• [EXTRACTED MATERIAL]
↓↓↓

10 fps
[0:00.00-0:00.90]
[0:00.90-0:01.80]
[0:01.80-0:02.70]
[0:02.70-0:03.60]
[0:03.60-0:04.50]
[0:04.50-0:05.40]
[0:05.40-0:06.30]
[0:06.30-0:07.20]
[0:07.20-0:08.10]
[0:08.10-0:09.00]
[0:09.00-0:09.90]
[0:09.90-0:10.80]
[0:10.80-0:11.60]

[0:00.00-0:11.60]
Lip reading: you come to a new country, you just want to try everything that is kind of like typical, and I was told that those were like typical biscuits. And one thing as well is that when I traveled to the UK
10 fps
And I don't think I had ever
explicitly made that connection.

↑↑↑
↓↓↓

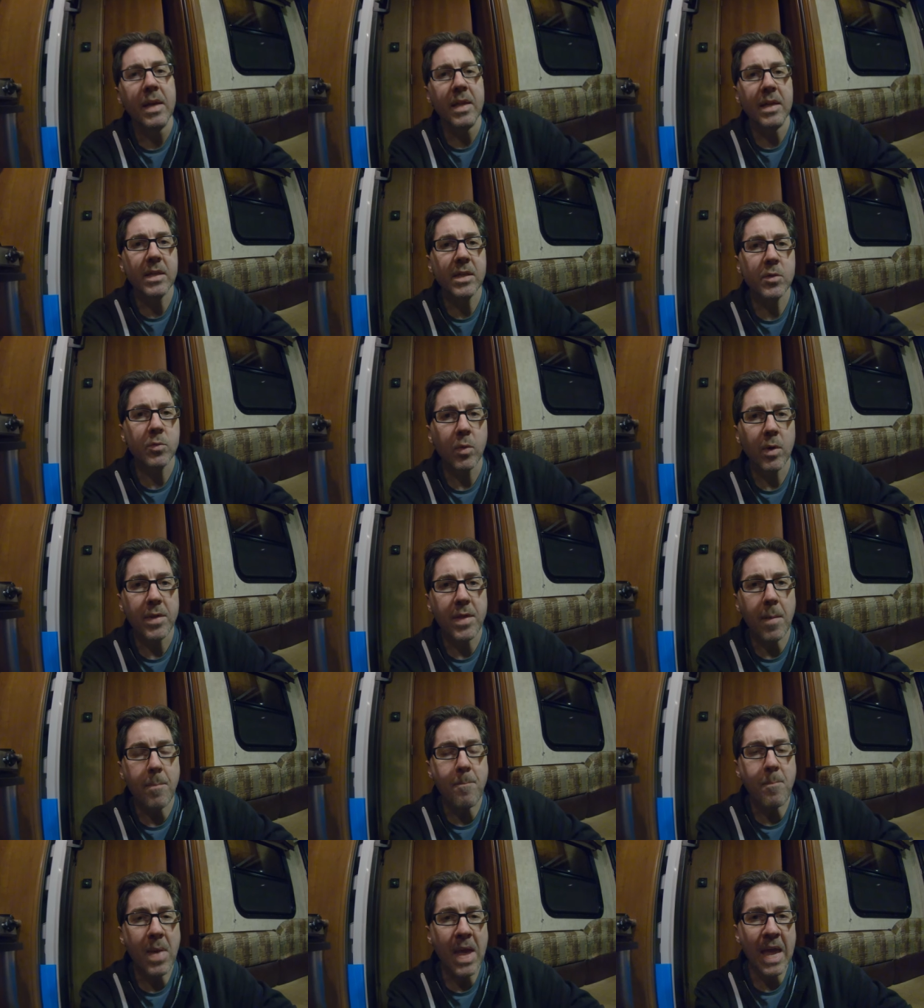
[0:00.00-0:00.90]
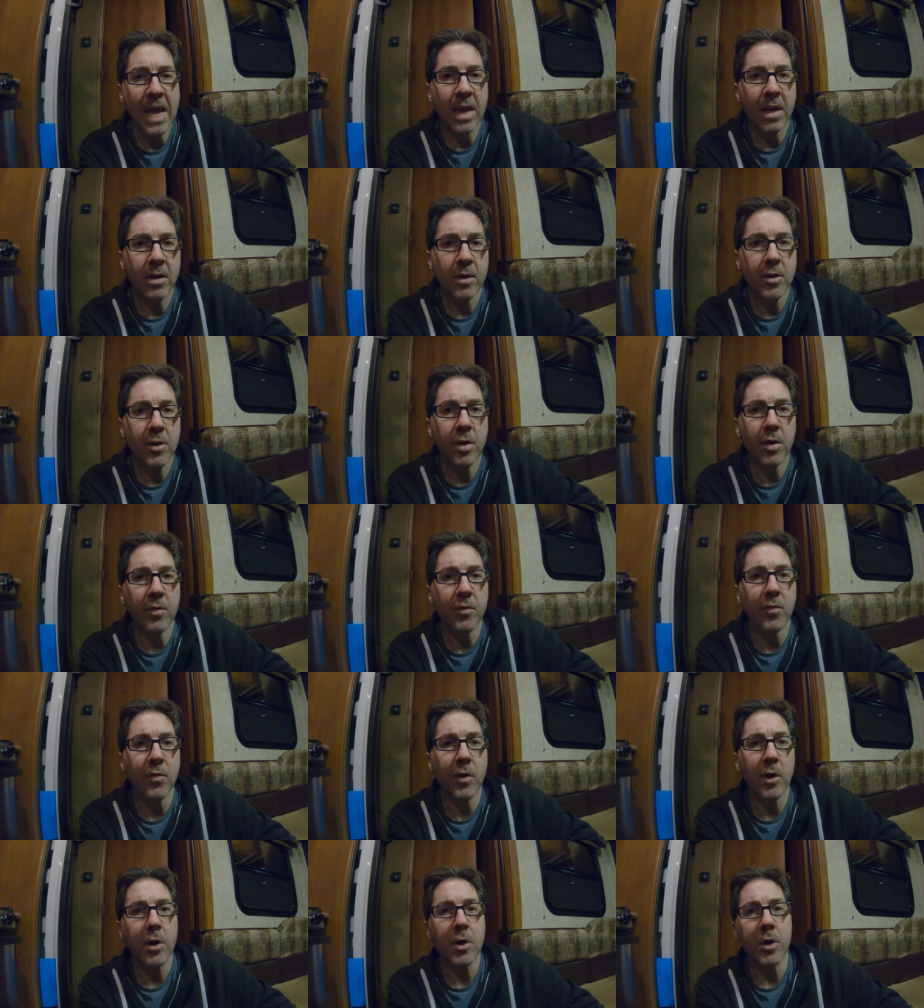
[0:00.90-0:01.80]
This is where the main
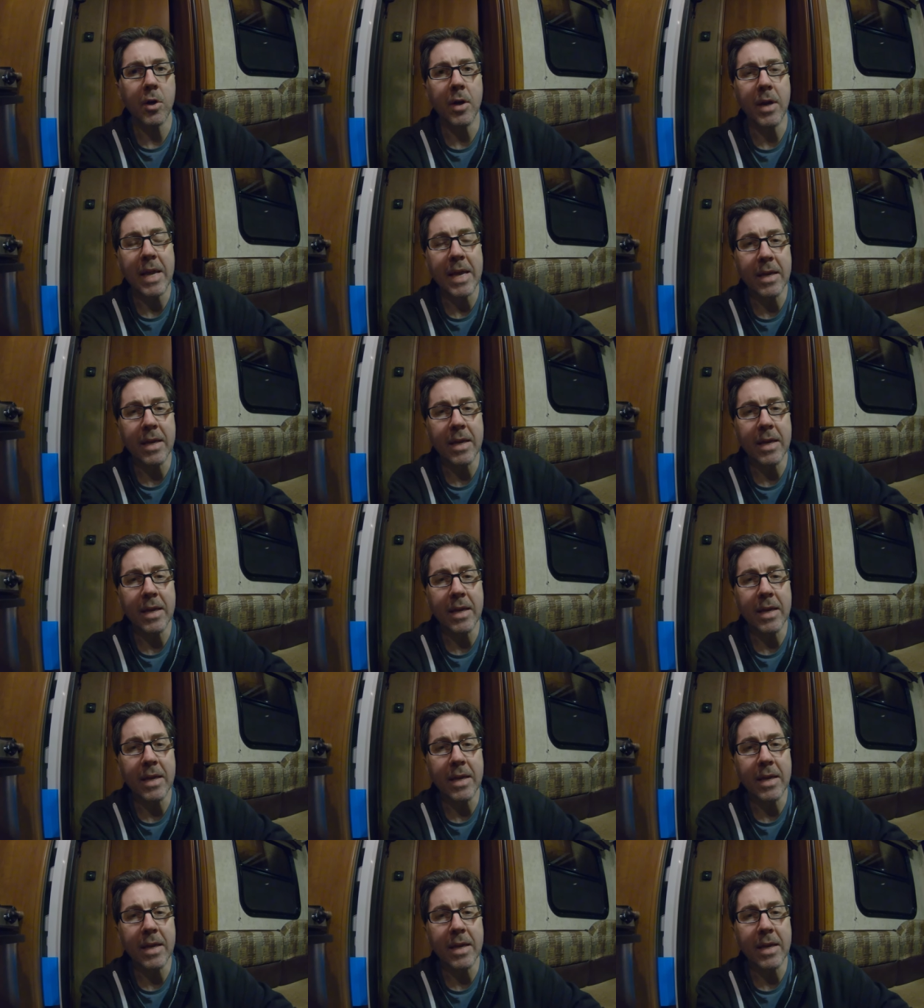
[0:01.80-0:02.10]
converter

↑↑↑

What you give back should be only the lines of the records above, starting at the line with "[0:05.40-0:06.30]" and ending at the line with "[0:00.00-0:11.60]", restated word for word.

[0:05.40-0:06.30]
[0:06.30-0:07.20]
[0:07.20-0:08.10]
[0:08.10-0:09.00]
[0:09.00-0:09.90]
[0:09.90-0:10.80]
[0:10.80-0:11.60]

[0:00.00-0:11.60]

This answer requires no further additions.